Je dis avec empressement :

— Mon père, qui admire fort le talent de Théophile Renaud, a chez lui une collection de dessins de votre mari… Vous plairait-il de venir la regarder ? Mon père se ferait un plaisir de vous la montrer. Si je vous propose cela, Madame, c’est que — pour la plupart — ce sont des ébauches inachevées, brèves, rapides, fugaces comme la vie même… l’amusement des doigts dans les instants d’hésitation qui précèdent l’heure du travail, le coup de griffe du lion en deux traits de crayon… Et il me semble qu’à revoir ces dessins de premier jet, vous éprouverez la douce émotion de retrouver l’intimité de l’atelier…

Mme Renaud me jeta un regard expressif ; nos pensées se pénétraient, avec une surprise charmée à se sentir semblables. Elle accepta très simplement l’invitation.

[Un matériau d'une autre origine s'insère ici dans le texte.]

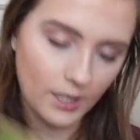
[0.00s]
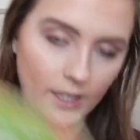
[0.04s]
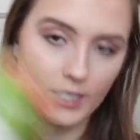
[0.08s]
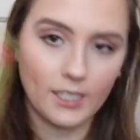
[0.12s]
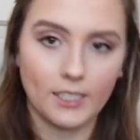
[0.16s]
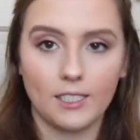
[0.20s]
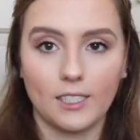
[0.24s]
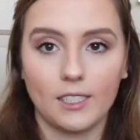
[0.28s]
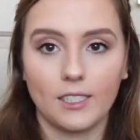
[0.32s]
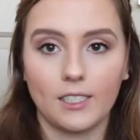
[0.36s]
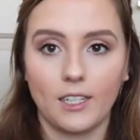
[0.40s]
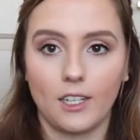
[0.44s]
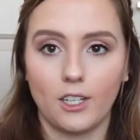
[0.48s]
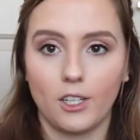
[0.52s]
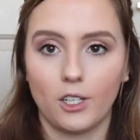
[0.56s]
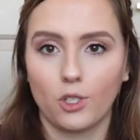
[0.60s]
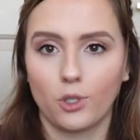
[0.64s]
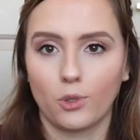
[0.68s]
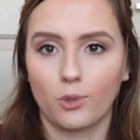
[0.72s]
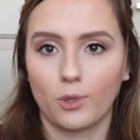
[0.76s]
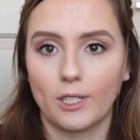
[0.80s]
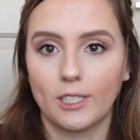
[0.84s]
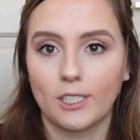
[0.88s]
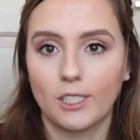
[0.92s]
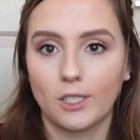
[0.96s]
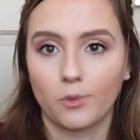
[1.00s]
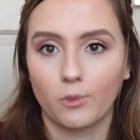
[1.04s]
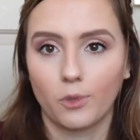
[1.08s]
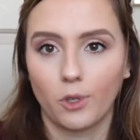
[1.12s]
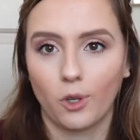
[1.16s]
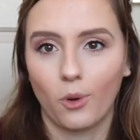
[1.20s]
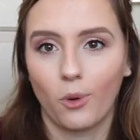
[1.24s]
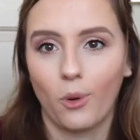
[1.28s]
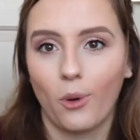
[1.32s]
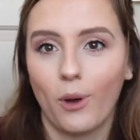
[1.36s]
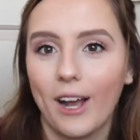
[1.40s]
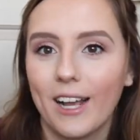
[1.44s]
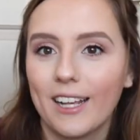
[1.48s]
This is a Chris
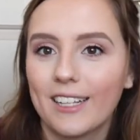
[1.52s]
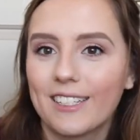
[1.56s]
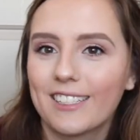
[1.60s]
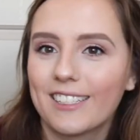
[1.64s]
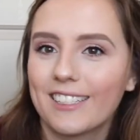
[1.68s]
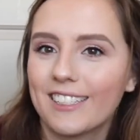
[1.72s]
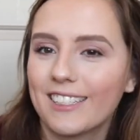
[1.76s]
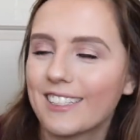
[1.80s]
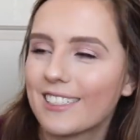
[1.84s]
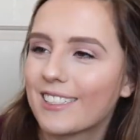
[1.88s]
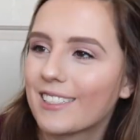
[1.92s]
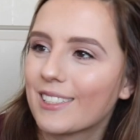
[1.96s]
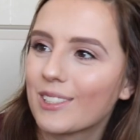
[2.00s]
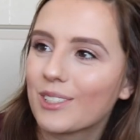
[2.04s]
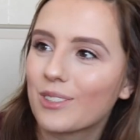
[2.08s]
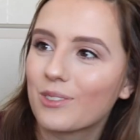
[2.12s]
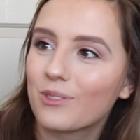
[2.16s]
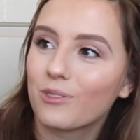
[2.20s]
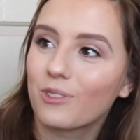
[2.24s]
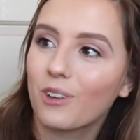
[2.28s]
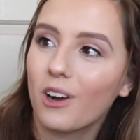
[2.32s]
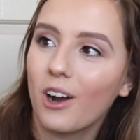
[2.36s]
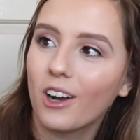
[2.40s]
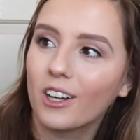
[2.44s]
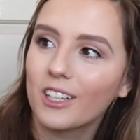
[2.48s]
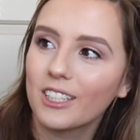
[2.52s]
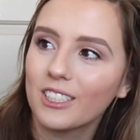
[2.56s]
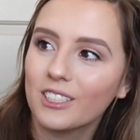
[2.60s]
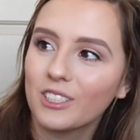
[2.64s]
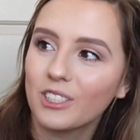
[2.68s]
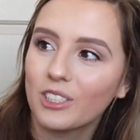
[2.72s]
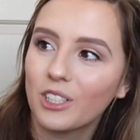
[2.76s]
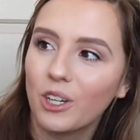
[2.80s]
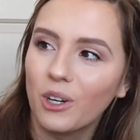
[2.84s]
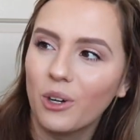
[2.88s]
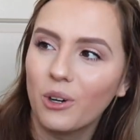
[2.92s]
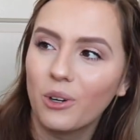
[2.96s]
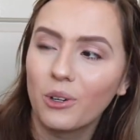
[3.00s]
request. This is Frog
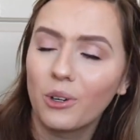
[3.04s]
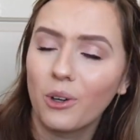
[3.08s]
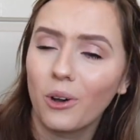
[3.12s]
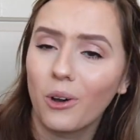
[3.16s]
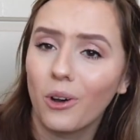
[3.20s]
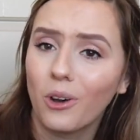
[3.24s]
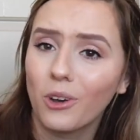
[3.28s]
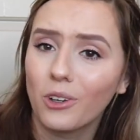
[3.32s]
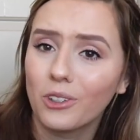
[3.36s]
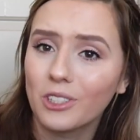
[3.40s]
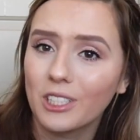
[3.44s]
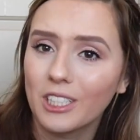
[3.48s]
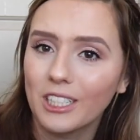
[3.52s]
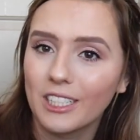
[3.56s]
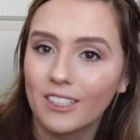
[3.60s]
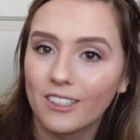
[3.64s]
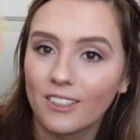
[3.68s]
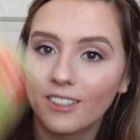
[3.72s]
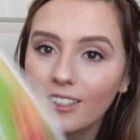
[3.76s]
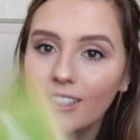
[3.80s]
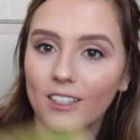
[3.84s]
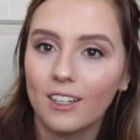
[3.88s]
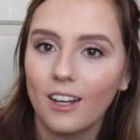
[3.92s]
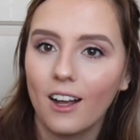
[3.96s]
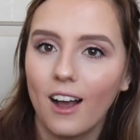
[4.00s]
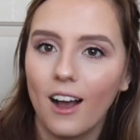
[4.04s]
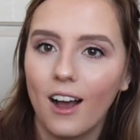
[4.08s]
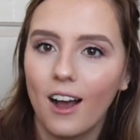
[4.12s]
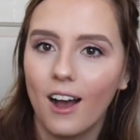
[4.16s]
and Toad All Year.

Nous ne pensions plus guère aux plafonds, à la toiture, aux réparations. Le divin prestige de l’art venait d’éveiller nos affinités. Maintenant, elle me conduisait devant chaque tableau du maître et me parlait amicalement, sans se souvenir qu’elle ne me connaissait pas la veille. Elle retraçait l’existence de son mari, artiste convaincu et raffiné ; trop consciencieux pour se faire valoir, trop sincère pour être habile : qui obtint du succès auprès de l’élite sans savoir conquérir la vogue qui enrichit.

Et lorsque je quittai la villa, elle me serra la main comme à un ami ; sa fille souriait doucement ; j’emportais de ma visite une impression réconfortante et délicieuse.

J’étais enfiévré d’espoir, grisé d’amour ; une surexcitation extraordinaire me bouleversait.

Je me sauvais comme un voleur ; en effet, j’avais volé quelque chose : une part de félicité trop belle pour un seul être. Mon bonheur était violent à m’en faire mal : je le tenais serré en moi-même ; et il me dévorait le cœur, ainsi que le renard du Spartiate, sans me donner l’idée de lâcher prise.

À un moment, la respiration me manqua… Et je m’enfuis, comprimant ma poitrine haletante où grondait ma joie douloureuse.